Among other moves, July saw Helsinki-based Fullsteam Agency announce that it had acquired Rähinä Live, while September saw K2 Agency swoop for Factory Music. Meanwhile, the ongoing merry-go-round of agents swapping desks between companies continued – and if rumours are to be believed, 2018 will see this trend continue apace.
The booking agency world continued to consolidate in 2017 with a number of acquisitions, mergers and partnerships
In addition to the beloved performers we lost in 2017 (RIP Tom Petty, Chester Bennington, Chris Cornell, Chuck Berry, Greg Allman and many others), several equally revered live music business figures also passed away this year.
Peter Rieger, the founder of Cologne-based promoter Peter Rieger Konzertagentur (PRK), died on 29 January at the age of 63 – “far too young,” said friend and colleague John Giddings. “This has been a sad and dismal week,” added manager and former agent Ed Bicknell. “I’ve lost three dear pals: John Wetton of King Crimson, Asia and UK, Deke Leonard of Man, and now Peter. […] He was a total professional, a pleasure to deal with and funny – definitely funny. Which is what every promoter needs: a sense of humour.”
Another live industry veteran who passed far too young was tour manager, artist liaison and ILMC’s longtime producer, Alia Dann Swift, who died aged 57 in May. “She was the best,” said CAA’s Emma Banks. “A beautiful human being, a great friend, a smart and an inspiring woman.”

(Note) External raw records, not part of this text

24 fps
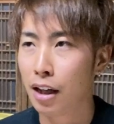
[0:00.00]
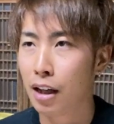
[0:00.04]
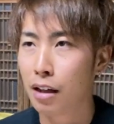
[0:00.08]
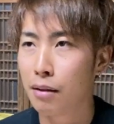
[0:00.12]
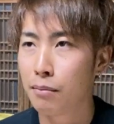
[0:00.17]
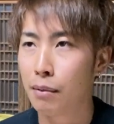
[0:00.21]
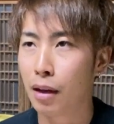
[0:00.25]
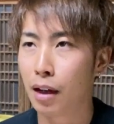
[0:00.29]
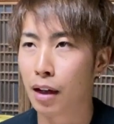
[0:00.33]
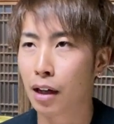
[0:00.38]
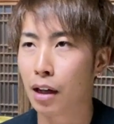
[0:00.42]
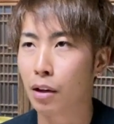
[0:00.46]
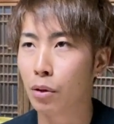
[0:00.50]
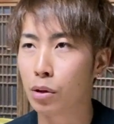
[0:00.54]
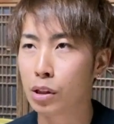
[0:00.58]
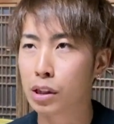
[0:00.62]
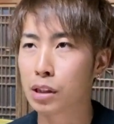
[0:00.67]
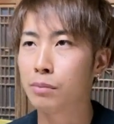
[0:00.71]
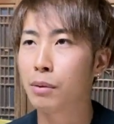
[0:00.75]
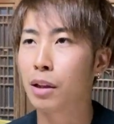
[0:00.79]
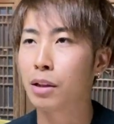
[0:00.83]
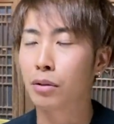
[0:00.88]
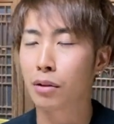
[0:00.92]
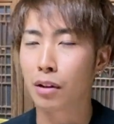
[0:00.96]
まあ、鹿児
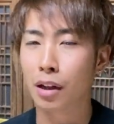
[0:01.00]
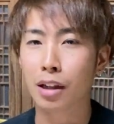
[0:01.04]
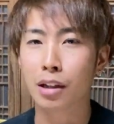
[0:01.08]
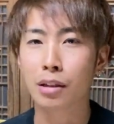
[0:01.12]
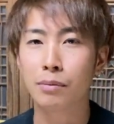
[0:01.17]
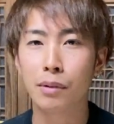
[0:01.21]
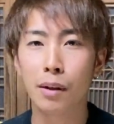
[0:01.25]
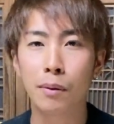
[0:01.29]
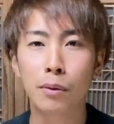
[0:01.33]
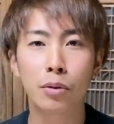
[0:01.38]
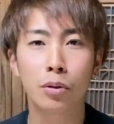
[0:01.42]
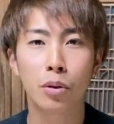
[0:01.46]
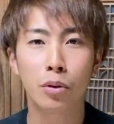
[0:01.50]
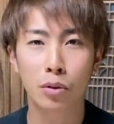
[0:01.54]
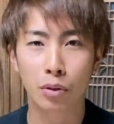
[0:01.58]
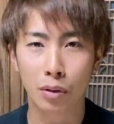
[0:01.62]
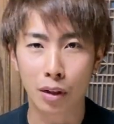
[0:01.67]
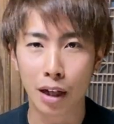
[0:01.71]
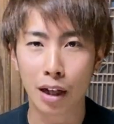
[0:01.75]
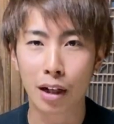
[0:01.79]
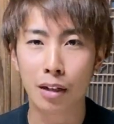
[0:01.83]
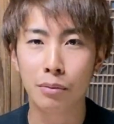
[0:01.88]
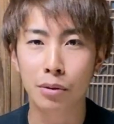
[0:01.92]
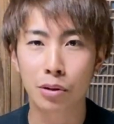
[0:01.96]
島とか熊本と
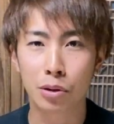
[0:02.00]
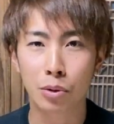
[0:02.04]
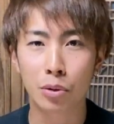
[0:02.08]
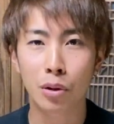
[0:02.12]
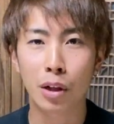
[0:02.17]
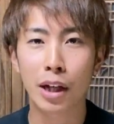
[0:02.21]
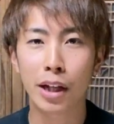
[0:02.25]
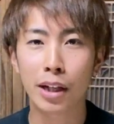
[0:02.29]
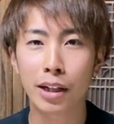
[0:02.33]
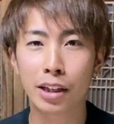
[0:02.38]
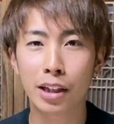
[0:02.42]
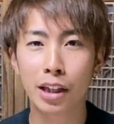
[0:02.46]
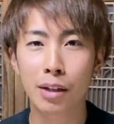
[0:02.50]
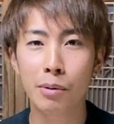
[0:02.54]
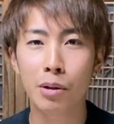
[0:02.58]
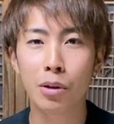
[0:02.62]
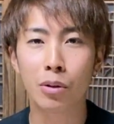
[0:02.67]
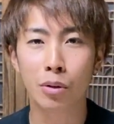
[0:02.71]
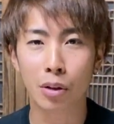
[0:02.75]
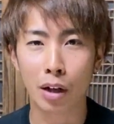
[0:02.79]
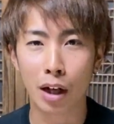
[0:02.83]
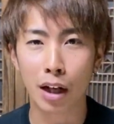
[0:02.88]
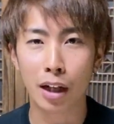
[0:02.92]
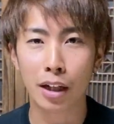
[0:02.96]
か、まあ、そこら辺行ってみる
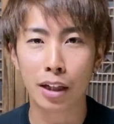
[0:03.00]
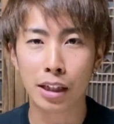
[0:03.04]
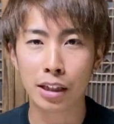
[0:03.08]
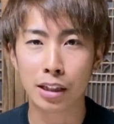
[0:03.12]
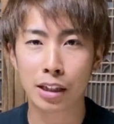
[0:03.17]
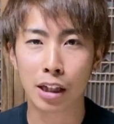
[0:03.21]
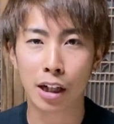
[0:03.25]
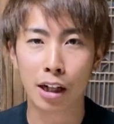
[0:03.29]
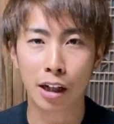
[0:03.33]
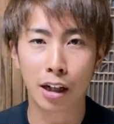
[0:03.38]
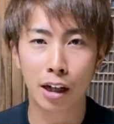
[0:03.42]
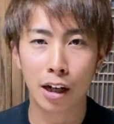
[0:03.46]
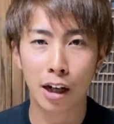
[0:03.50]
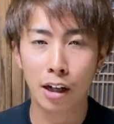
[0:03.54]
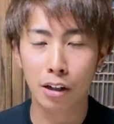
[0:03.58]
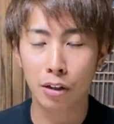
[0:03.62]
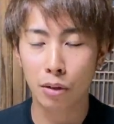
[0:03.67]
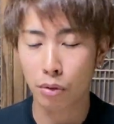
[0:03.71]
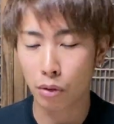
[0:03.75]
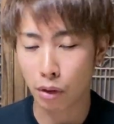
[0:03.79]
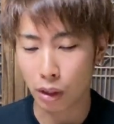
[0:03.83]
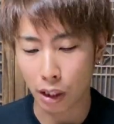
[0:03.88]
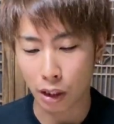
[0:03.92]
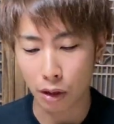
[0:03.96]
のがいいんじゃないかなとい
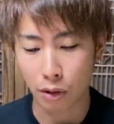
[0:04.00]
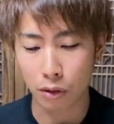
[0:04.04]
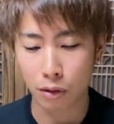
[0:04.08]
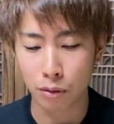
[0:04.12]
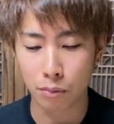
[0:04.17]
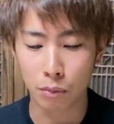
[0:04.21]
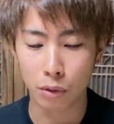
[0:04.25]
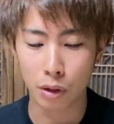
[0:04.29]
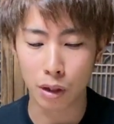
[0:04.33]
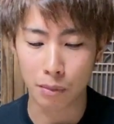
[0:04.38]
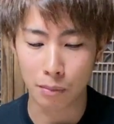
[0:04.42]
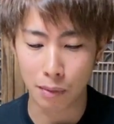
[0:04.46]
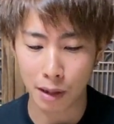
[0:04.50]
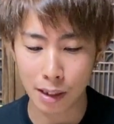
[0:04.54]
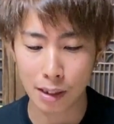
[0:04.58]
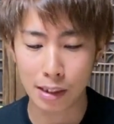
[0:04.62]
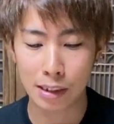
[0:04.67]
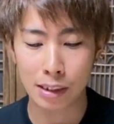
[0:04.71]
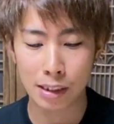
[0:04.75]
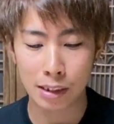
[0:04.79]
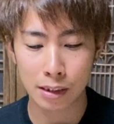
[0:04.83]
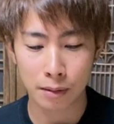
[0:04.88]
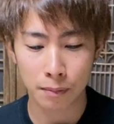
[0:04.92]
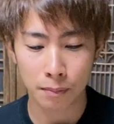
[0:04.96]
うふうに思いま
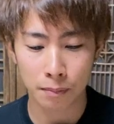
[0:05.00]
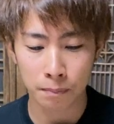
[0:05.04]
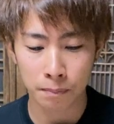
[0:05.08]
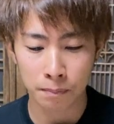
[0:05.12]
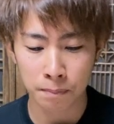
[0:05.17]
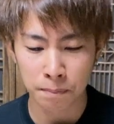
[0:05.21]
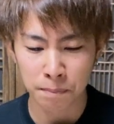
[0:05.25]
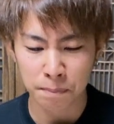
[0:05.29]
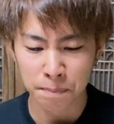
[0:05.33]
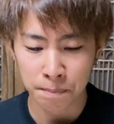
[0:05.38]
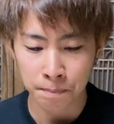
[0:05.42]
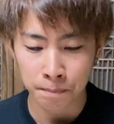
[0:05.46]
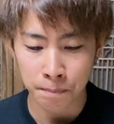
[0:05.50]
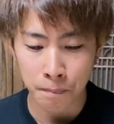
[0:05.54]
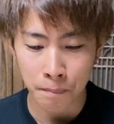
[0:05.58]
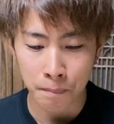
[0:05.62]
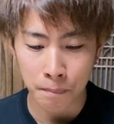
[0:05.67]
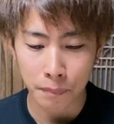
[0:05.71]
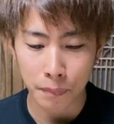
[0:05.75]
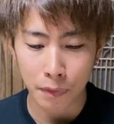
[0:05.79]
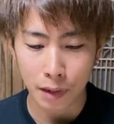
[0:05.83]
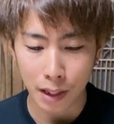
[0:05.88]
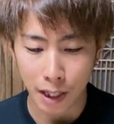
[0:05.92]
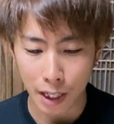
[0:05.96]
す。
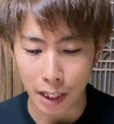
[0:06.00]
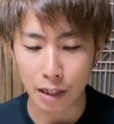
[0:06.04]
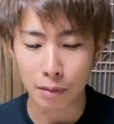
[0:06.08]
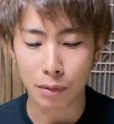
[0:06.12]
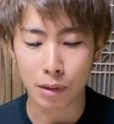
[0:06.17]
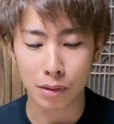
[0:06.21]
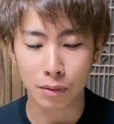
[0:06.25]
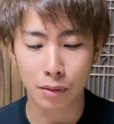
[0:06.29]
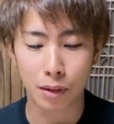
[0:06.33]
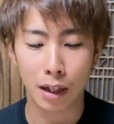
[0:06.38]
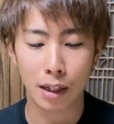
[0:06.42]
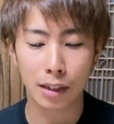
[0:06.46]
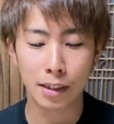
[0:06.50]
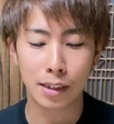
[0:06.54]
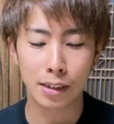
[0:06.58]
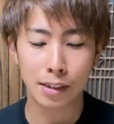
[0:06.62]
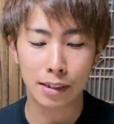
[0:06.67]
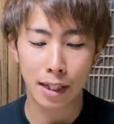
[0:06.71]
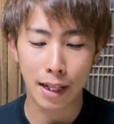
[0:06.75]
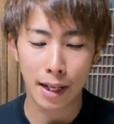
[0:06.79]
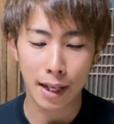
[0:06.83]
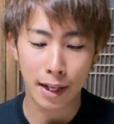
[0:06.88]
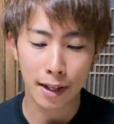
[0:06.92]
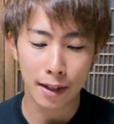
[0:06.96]
はい、まあ、そんな感じです
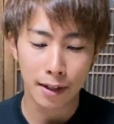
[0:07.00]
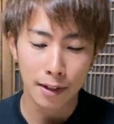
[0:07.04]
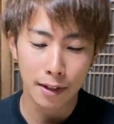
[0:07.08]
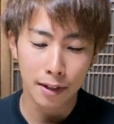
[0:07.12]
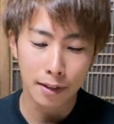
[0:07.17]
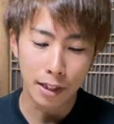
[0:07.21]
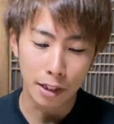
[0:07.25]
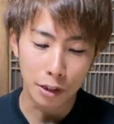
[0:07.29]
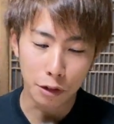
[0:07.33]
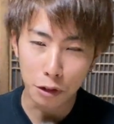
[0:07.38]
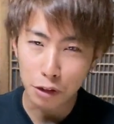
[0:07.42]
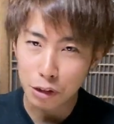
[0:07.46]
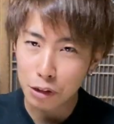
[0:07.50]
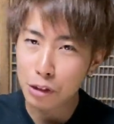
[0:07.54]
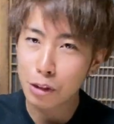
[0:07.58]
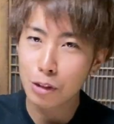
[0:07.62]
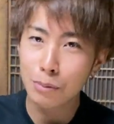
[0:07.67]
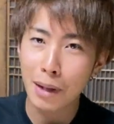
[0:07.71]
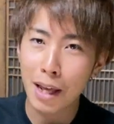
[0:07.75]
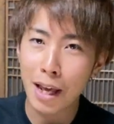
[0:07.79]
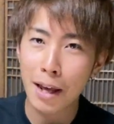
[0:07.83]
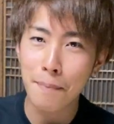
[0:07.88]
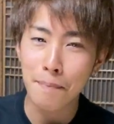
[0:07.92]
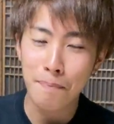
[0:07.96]
ね。で4つ
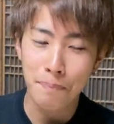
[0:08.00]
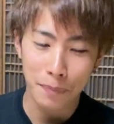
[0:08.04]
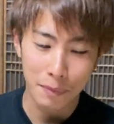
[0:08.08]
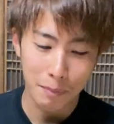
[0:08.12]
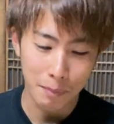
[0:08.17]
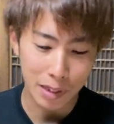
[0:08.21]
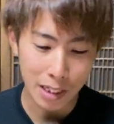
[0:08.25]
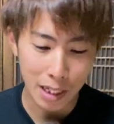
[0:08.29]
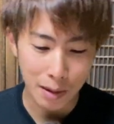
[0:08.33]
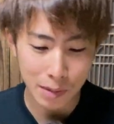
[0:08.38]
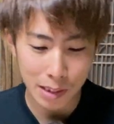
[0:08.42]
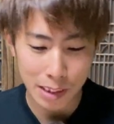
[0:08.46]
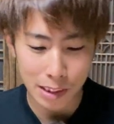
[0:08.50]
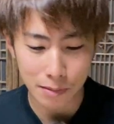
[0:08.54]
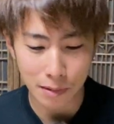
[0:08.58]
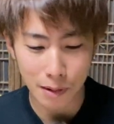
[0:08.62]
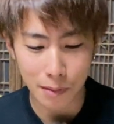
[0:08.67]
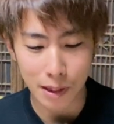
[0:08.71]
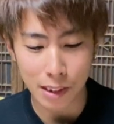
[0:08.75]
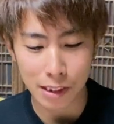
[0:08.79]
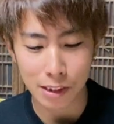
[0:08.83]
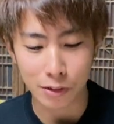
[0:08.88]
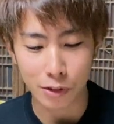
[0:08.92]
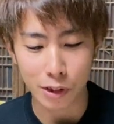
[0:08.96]
目南島
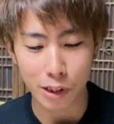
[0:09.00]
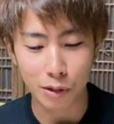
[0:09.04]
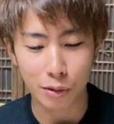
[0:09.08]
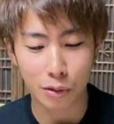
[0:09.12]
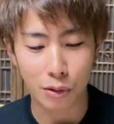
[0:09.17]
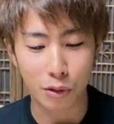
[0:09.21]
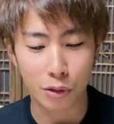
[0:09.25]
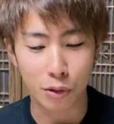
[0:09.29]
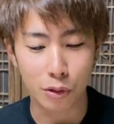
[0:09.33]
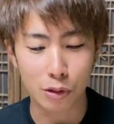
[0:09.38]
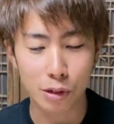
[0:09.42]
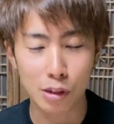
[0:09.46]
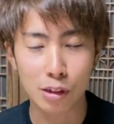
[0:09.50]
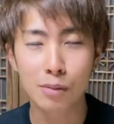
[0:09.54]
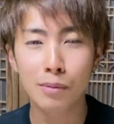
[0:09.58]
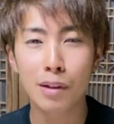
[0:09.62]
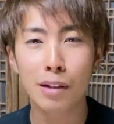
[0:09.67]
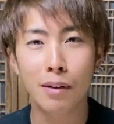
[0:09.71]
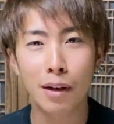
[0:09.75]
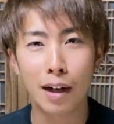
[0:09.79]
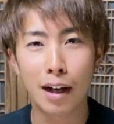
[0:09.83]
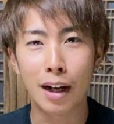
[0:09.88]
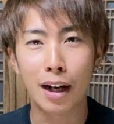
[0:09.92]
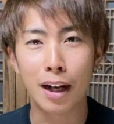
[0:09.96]
原市のいいところ4つ目
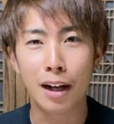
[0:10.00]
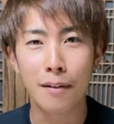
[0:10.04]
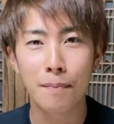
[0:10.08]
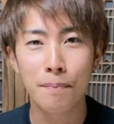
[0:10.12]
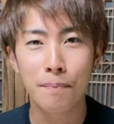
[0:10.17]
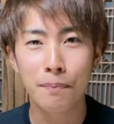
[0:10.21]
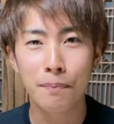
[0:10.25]
は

“Alia was renowned for her warmth, her tireless support of those around her, a perennial sense of humour and a no-nonsense approach,” added ILMC head Greg Parmley. “She was a widely loved and respected figure in the touring world who will be deeply and entirely missed.”
The live music world was once again rocked in August by the shock death of well-liked Primary Talent co-founder Dave Chumbley after a short illness.
“Dedicated to his artists to a fault, Dave was responsible for many hugely successful careers in the global music industry,” said manager Terry Blamey, with whom Chumbley worked for years representing Kylie Minogue. “He was a talented, wonderful man taken from us way to soon. Lynn and I loved him like a brother, dear friend, and we will miss him dreadfully.”
Other tragic losses to the business in 2017 included ShowSec founder Mick Upton, tour travel agent Mary Cleary, Israeli promoter Shmuel Zemach, Reading Festival founder Harold Pendleton, Washington, DC, promoter Jack Boyle and Live Nation Belgium booker Marianne Dekimpe.